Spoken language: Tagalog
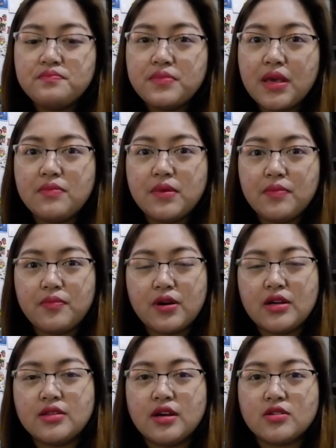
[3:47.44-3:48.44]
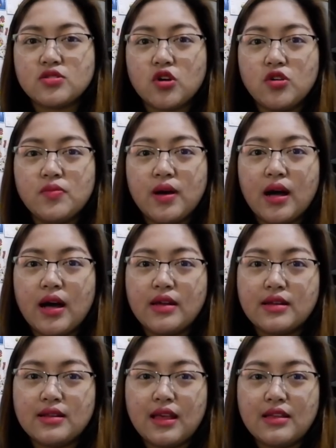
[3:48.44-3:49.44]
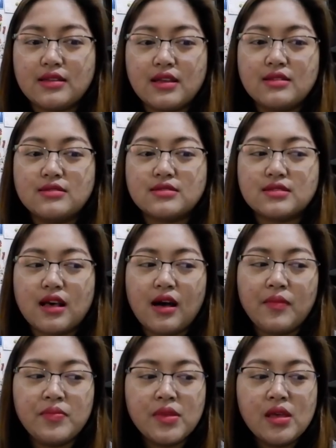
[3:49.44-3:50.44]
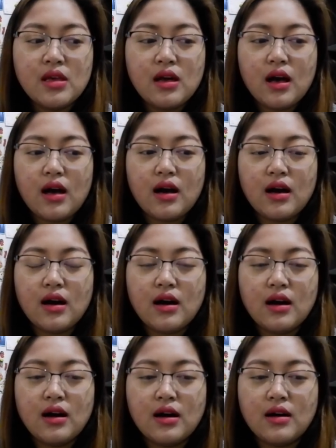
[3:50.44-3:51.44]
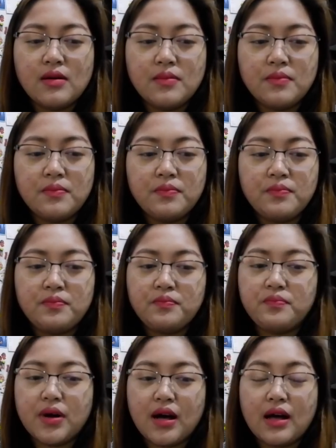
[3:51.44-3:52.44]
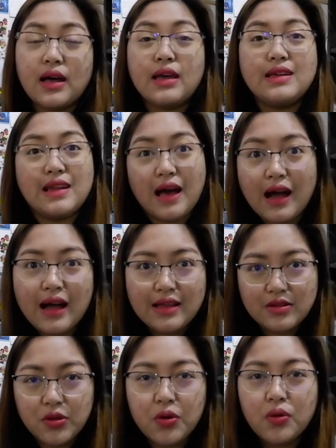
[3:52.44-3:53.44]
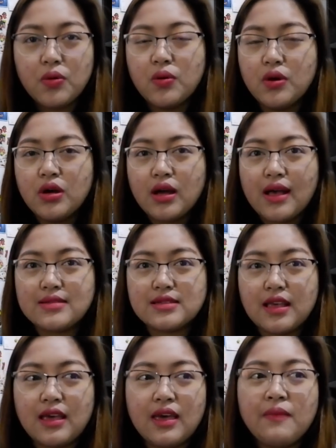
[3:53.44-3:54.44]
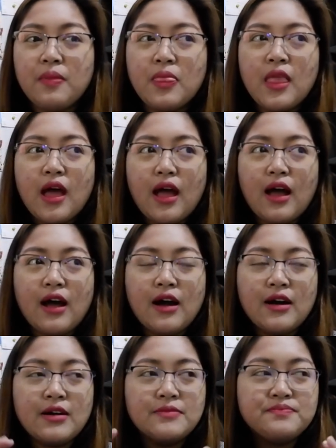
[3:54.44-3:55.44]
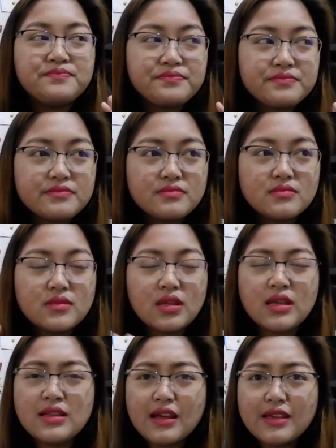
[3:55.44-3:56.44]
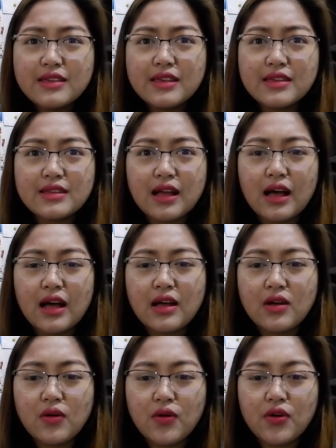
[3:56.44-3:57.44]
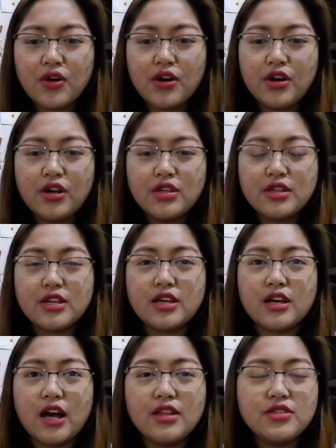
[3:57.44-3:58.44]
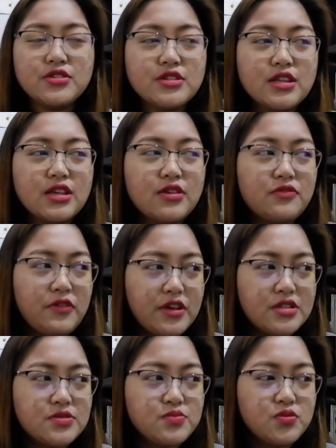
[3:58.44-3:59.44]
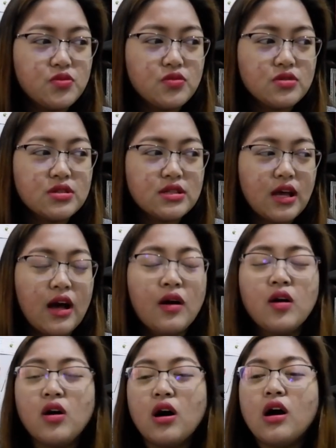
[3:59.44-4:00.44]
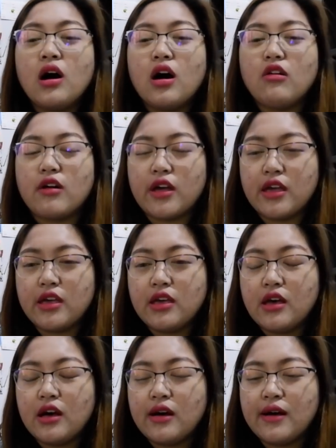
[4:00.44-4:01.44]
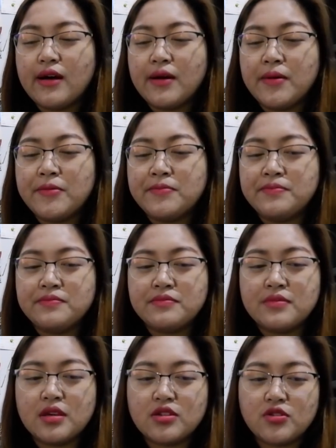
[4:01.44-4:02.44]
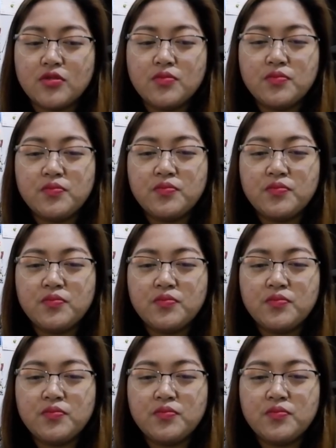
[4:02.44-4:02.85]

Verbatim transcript: baby products o yung mga related sa uh, mga kailangan nyo. Kasi, uh, nakikita or nagagather ni Facebook na okay, um, itong,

● ● ● ● ● ● ●

| Task requirements |
Exactly the lines from the line with "[3:59.44-4:00.44]" through the end of the data are to be reproduced, and no picture is to be included.

| Answer for the task |
[3:59.44-4:00.44]
[4:00.44-4:01.44]
[4:01.44-4:02.44]
[4:02.44-4:02.85]

Verbatim transcript: baby products o yung mga related sa uh, mga kailangan nyo. Kasi, uh, nakikita or nagagather ni Facebook na okay, um, itong,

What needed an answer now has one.